We would like to thank the investigators, Ellen Syphers, Wei Zhou, and the Lilly Puerto Rico Study Team.
Financial support was provided by Lilly USA, LLC.
ClinicalTrials.gov Identifier: NCT00191399.
AUTHOR DISCLOSURE INFORMATION
Drs Tamayo and Sutton were employees of Lilly USA, LLC, during the study. Dr Tamayo is currently a speaker for Lilly, Biocodex-EuroEtika, Pfizer, and Wyeth.

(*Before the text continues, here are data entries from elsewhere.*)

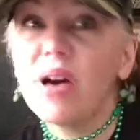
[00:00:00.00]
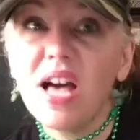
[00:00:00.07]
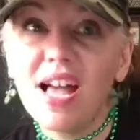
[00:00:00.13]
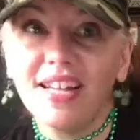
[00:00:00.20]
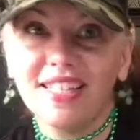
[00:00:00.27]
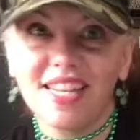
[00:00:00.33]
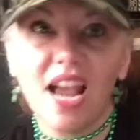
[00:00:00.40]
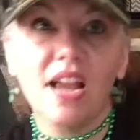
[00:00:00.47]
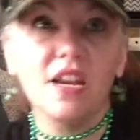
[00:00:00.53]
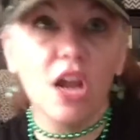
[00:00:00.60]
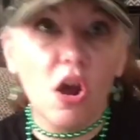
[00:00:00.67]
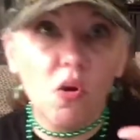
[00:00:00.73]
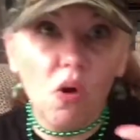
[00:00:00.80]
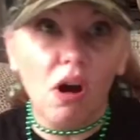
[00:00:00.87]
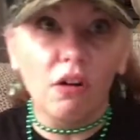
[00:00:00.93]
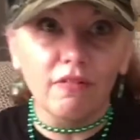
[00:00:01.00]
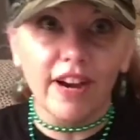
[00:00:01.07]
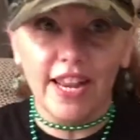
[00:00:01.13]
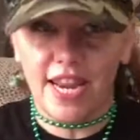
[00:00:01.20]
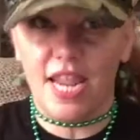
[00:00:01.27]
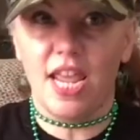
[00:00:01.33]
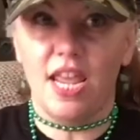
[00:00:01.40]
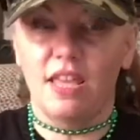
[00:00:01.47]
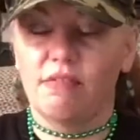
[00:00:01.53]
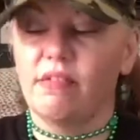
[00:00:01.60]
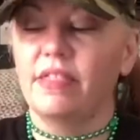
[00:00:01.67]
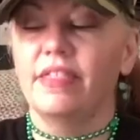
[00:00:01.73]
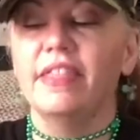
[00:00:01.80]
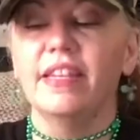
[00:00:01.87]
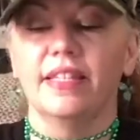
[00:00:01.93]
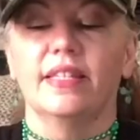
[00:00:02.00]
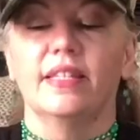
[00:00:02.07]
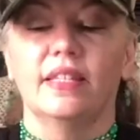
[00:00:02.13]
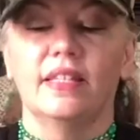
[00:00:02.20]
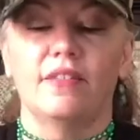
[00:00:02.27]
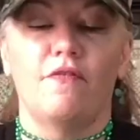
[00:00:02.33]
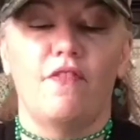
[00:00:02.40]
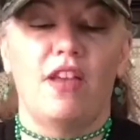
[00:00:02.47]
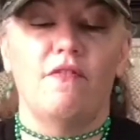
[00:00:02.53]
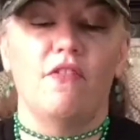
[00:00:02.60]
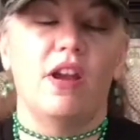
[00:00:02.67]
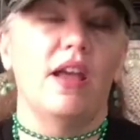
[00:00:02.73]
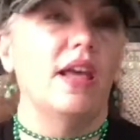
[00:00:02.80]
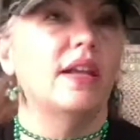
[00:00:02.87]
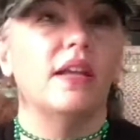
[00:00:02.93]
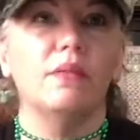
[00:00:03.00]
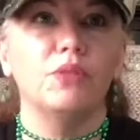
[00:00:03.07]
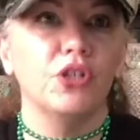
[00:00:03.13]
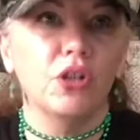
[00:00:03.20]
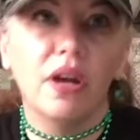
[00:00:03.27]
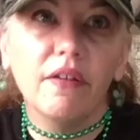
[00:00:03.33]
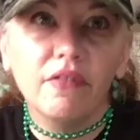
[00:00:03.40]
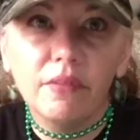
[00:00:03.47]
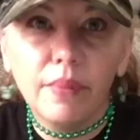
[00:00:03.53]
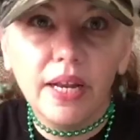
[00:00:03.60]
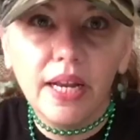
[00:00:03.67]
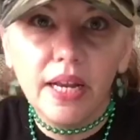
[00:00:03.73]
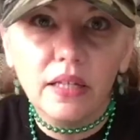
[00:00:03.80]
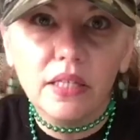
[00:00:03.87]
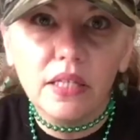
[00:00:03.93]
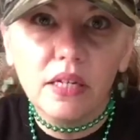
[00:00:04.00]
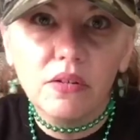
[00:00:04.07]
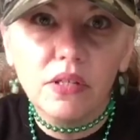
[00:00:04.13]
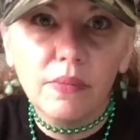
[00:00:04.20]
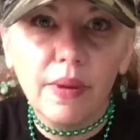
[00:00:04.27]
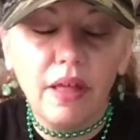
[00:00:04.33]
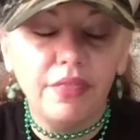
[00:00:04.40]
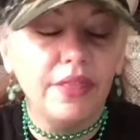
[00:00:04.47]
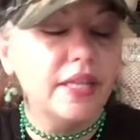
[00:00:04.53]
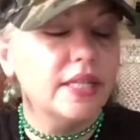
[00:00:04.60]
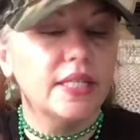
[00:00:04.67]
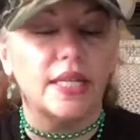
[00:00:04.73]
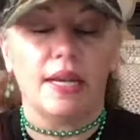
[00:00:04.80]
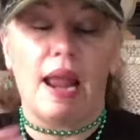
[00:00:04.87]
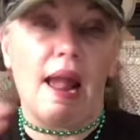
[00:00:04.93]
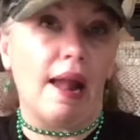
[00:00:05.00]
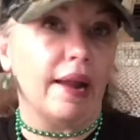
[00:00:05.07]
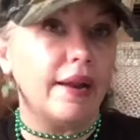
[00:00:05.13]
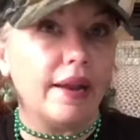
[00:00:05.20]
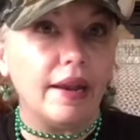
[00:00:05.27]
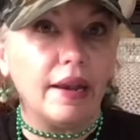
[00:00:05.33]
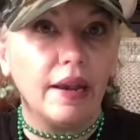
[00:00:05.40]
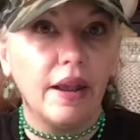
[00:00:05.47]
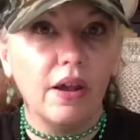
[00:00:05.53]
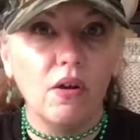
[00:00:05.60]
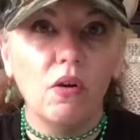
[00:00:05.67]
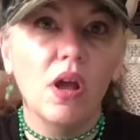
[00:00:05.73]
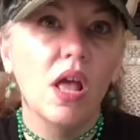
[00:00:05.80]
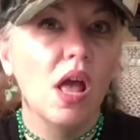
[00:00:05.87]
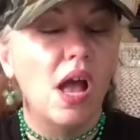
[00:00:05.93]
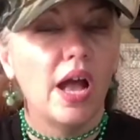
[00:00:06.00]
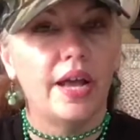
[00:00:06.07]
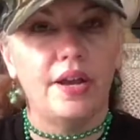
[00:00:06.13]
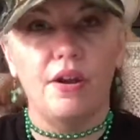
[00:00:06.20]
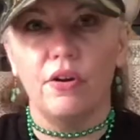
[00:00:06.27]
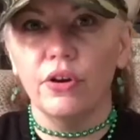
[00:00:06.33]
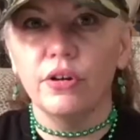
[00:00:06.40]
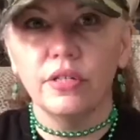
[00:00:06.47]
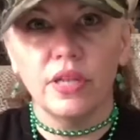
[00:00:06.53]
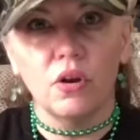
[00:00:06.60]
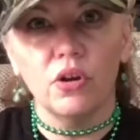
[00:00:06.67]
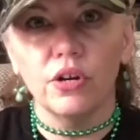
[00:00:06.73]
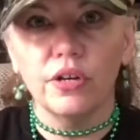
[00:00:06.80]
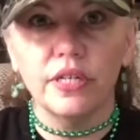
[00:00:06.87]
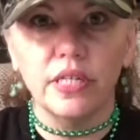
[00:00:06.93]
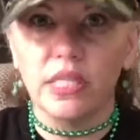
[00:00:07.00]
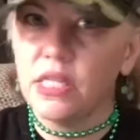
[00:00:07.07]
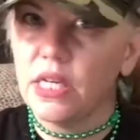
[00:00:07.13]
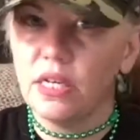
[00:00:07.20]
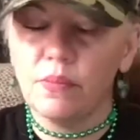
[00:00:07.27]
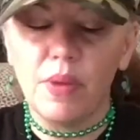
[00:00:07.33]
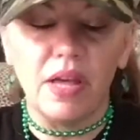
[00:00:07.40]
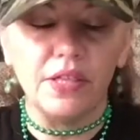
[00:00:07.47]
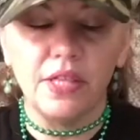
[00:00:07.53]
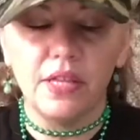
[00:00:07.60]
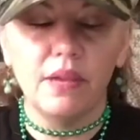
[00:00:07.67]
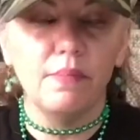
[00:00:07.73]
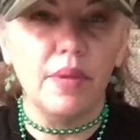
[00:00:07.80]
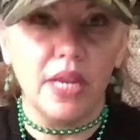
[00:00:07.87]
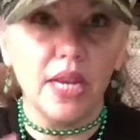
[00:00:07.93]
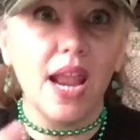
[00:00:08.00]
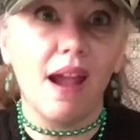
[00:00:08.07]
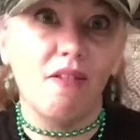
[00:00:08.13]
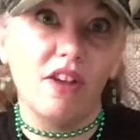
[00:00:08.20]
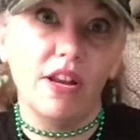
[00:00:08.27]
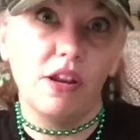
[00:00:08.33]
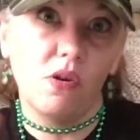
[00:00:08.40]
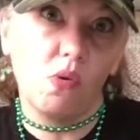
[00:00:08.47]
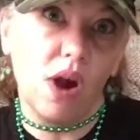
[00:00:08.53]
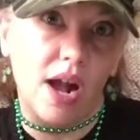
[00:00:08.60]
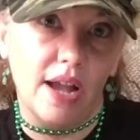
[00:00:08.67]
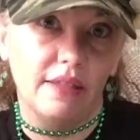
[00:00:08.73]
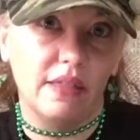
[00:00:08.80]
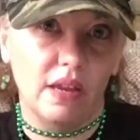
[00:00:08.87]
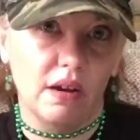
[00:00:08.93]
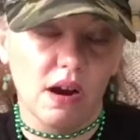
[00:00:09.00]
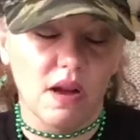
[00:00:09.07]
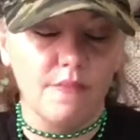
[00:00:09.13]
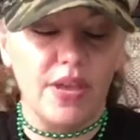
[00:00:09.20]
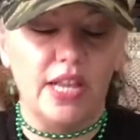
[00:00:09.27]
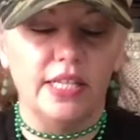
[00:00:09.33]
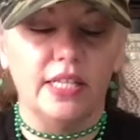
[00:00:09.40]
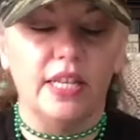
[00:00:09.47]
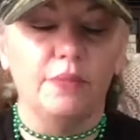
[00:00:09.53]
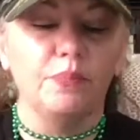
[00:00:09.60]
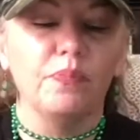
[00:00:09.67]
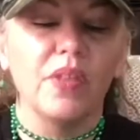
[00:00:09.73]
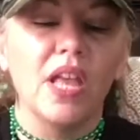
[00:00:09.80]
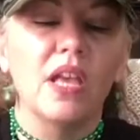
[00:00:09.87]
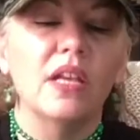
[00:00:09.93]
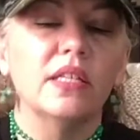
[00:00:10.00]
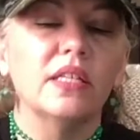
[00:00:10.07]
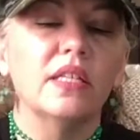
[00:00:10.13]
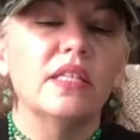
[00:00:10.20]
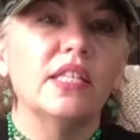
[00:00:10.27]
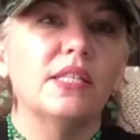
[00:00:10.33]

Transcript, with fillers: but I know already that this is a favorite and I'm sure everybody else knows about this and I didn't know. I'd heard, heard and seen about them, but now I know why. They're amazing. So the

Mr Mattei and Mr Jamal are employees of Lilly USA, LLC. Dr Zarate has no conflict of interest to report and receives no funding from industry. Dr Diaz has received grants from Lilly and GlaxoSmithKline (GSK), has been a consultant for Bristol-Myers Squibb (BMS) and Wyeth, and is a speaker for Lilly, GSK, Pfizer, Janssen, Wyeth, Forest, and BMS. Dr Vieta has been a consultant, has received grants from, or has been a speaker for the following companies: Almirall, AstraZeneca, Bial, BMS, Forest Research Institute, Lilly, GSK, Janssen-Cilag, Jazz, Lundbeck, Merck Sharp & Dohme, Novartis, Organon, Otsuka, Pfizer, Qualigen, Sanofi Aventis, Servier, Shering-Plough, UCB, Wyeth, the Spanish Ministry of Health, Instituto de Salud Carlos III, CIBERSAM, and the Stanley Medical Research Institute. Dr Fumero has been a speaker for Lilly, BMS, Forest, Pfizer, Cyberonics, Wyeth, and Janssen and has received grants from Novartis and Lilly. Dr Tohen was an employee of Eli Lilly and Company and is currently a consultant or has received honoraria from Johnson and Johnson, Lilly, AstraZeneca, GSK, and BMS. His spouse is currently with Lilly USA, LLC, and an Eli Lilly and Company stockholder.